- Given entries
Content starts

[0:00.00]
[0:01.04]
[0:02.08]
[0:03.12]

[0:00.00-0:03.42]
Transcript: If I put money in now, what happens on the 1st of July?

Content ends
Content starts

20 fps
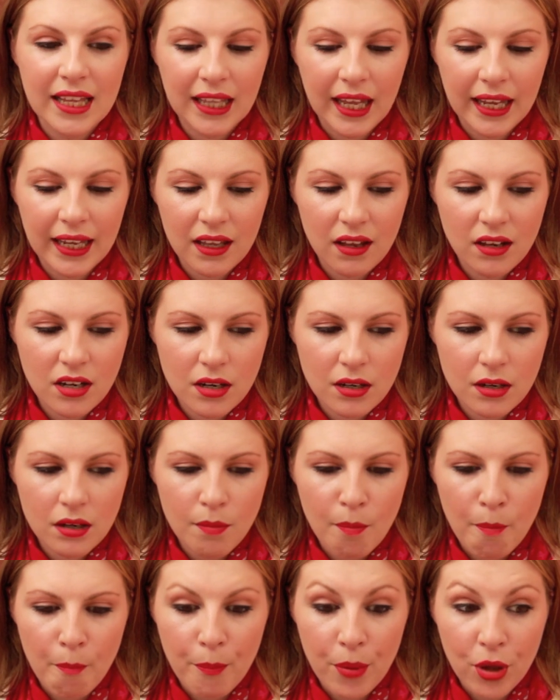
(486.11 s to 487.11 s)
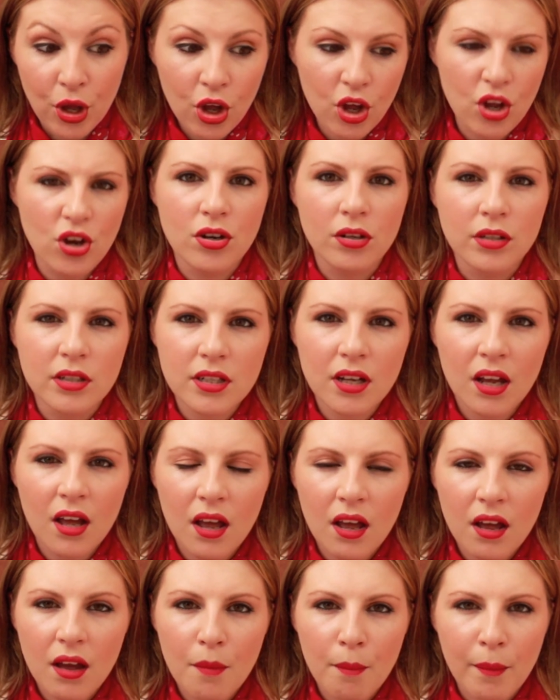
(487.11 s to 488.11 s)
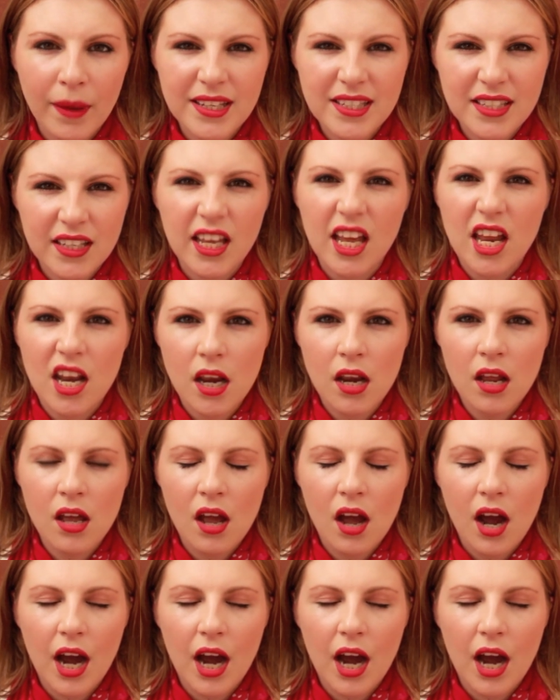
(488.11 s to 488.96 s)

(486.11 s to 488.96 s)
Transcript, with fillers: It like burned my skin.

Content ends
Content starts

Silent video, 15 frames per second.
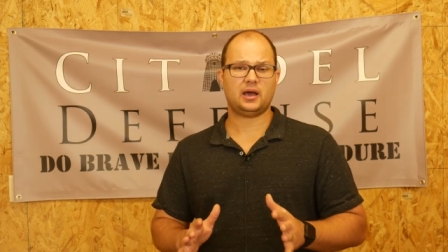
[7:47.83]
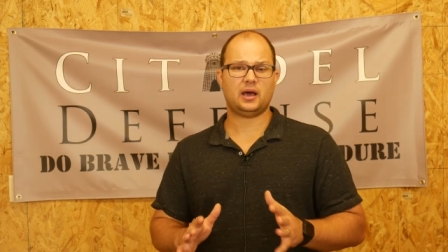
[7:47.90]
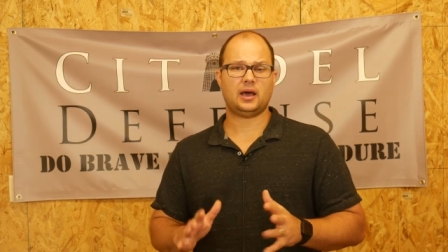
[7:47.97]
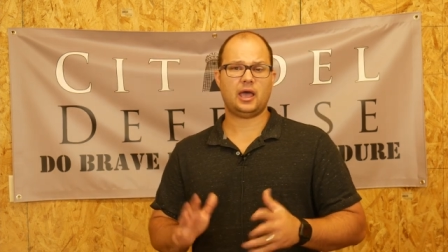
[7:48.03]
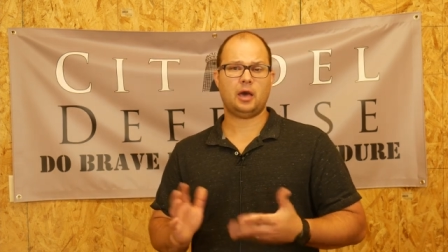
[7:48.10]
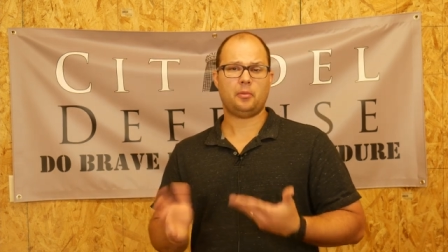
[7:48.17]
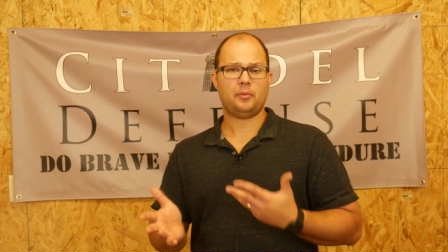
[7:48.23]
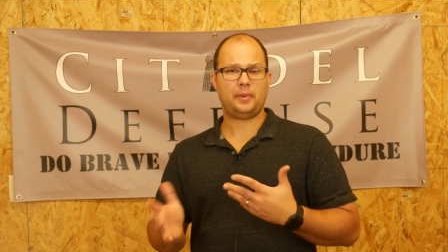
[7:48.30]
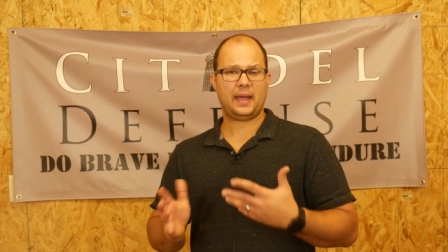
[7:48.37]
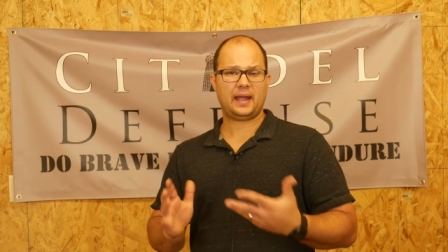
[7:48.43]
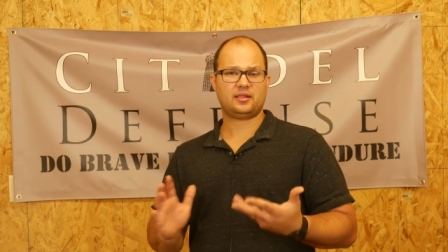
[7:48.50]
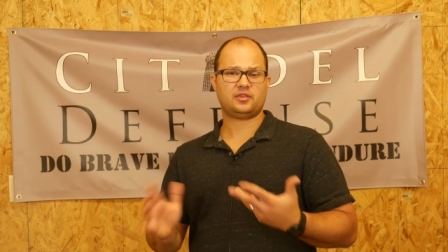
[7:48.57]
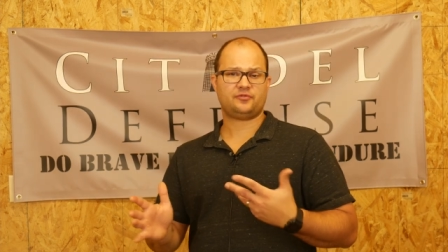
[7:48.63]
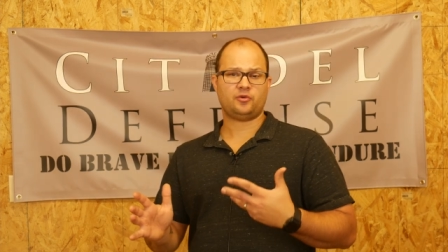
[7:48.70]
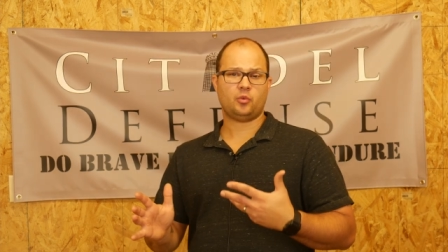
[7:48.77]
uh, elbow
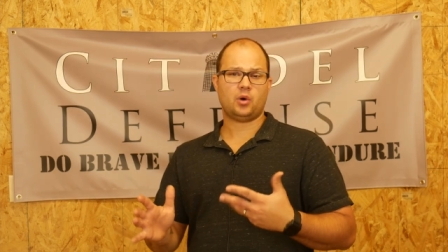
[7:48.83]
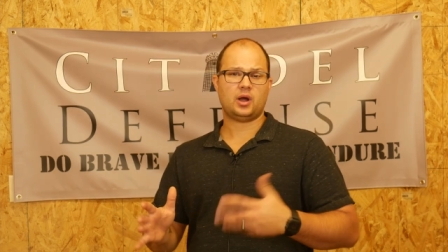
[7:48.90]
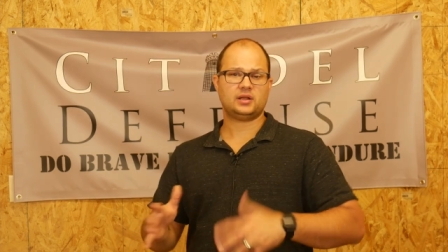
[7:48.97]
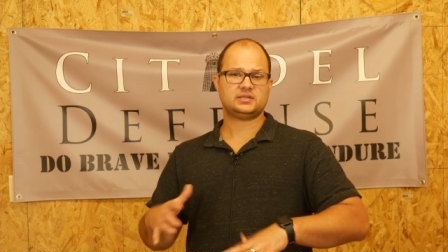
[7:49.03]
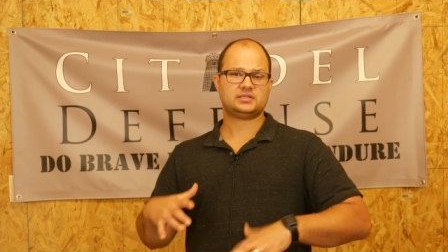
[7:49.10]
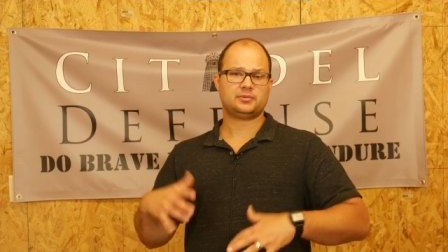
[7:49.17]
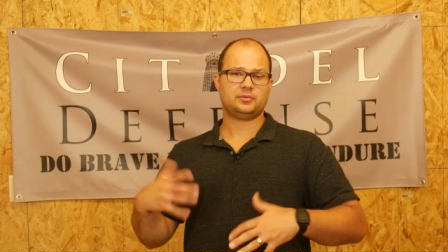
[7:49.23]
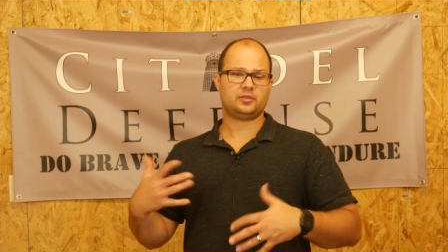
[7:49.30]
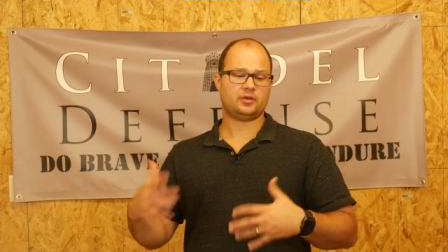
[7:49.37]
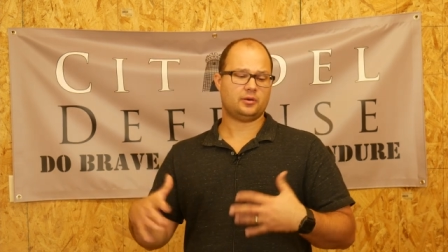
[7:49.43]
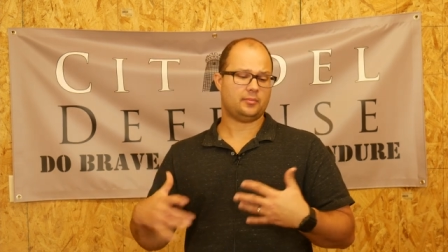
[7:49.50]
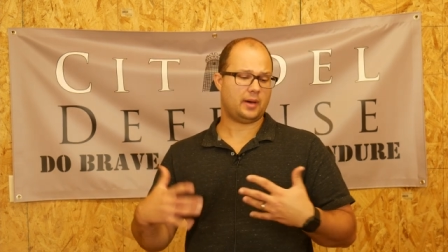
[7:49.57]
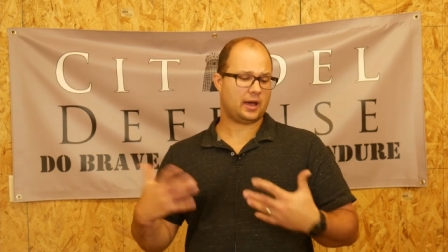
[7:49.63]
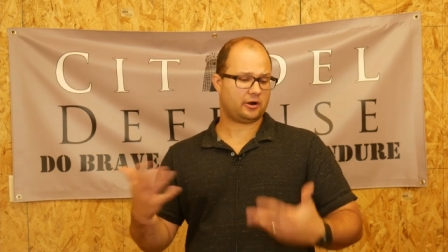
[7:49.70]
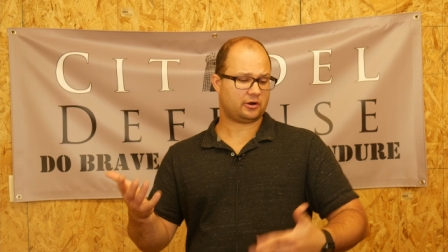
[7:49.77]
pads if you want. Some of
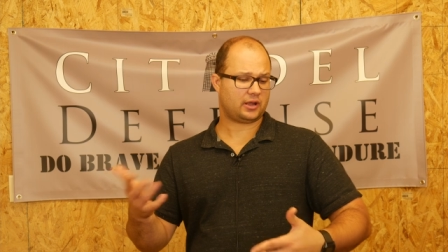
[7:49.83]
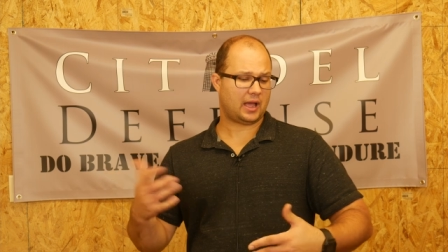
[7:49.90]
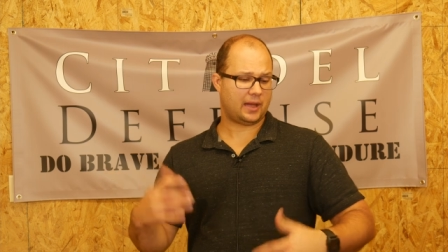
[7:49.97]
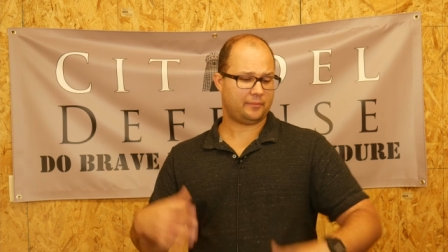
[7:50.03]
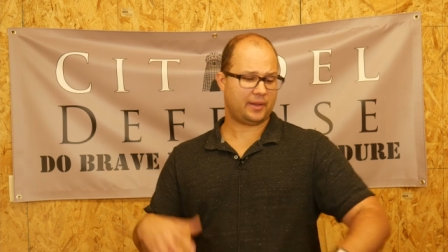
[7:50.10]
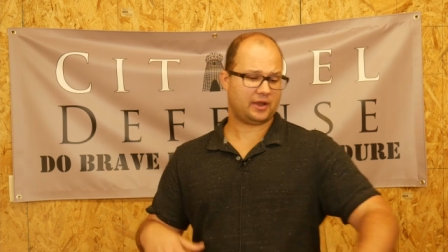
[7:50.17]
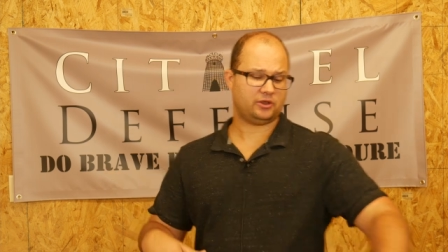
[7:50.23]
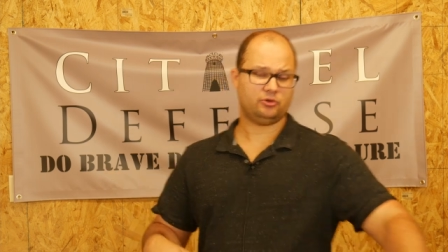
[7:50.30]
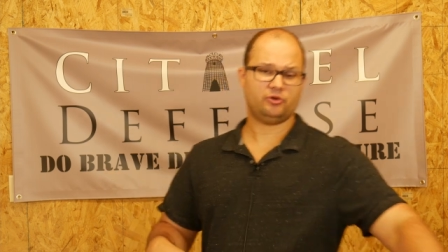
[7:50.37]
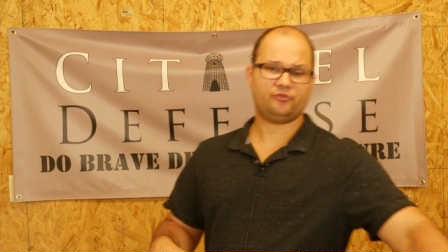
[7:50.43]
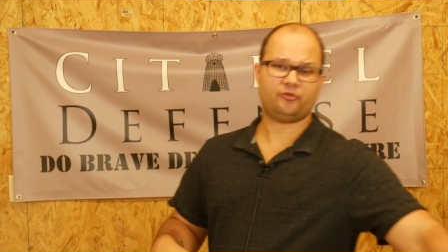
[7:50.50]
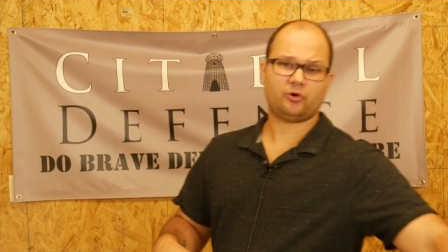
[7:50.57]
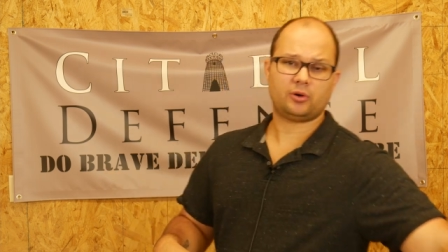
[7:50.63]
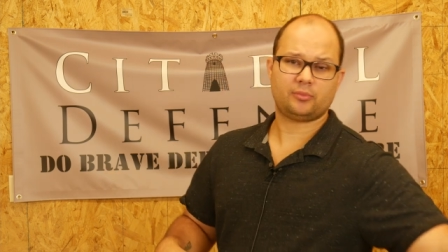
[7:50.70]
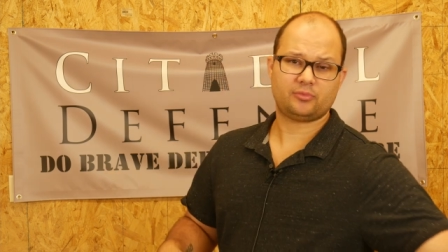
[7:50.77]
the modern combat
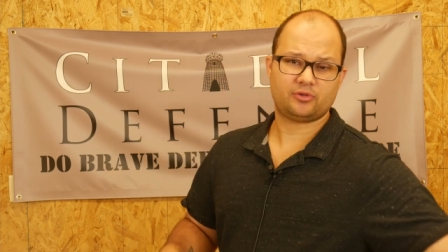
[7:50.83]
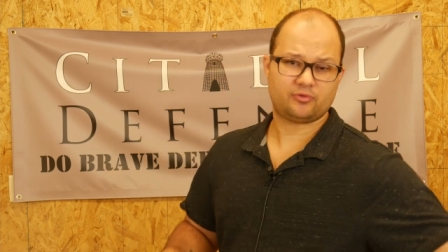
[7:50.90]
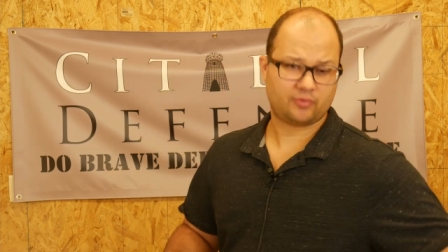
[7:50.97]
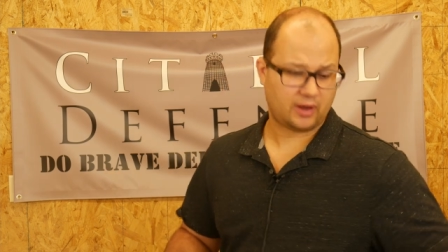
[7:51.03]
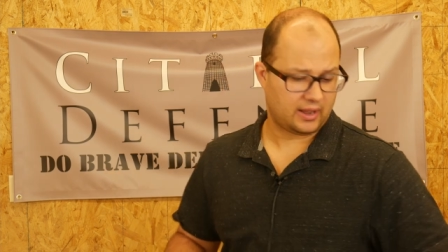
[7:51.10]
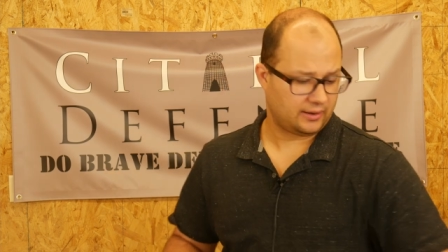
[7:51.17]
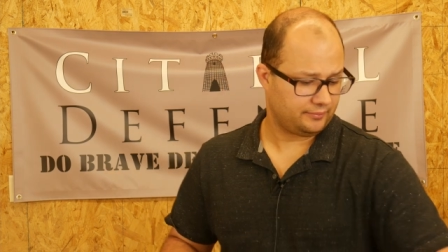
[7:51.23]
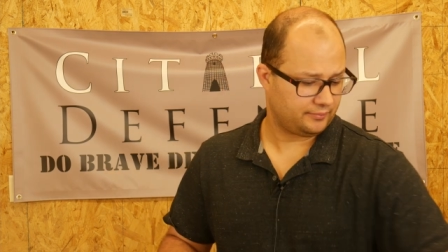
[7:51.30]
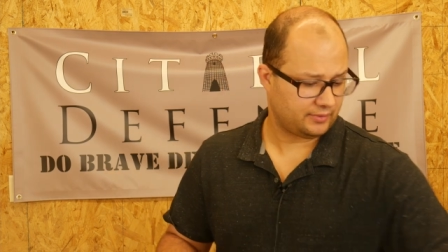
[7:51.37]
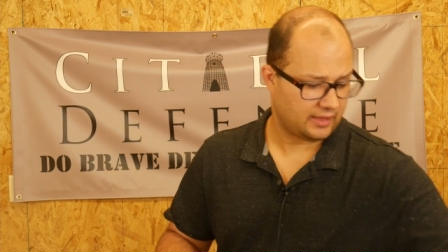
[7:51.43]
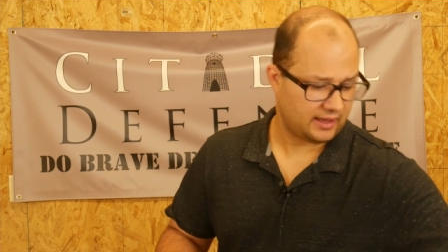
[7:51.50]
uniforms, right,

Content ends

- Instructions for the task
Copy all lines from the material above that hold the word "Transcript".

- Answer to the exercise
Transcript: If I put money in now, what happens on the 1st of July?
Transcript, with fillers: It like burned my skin.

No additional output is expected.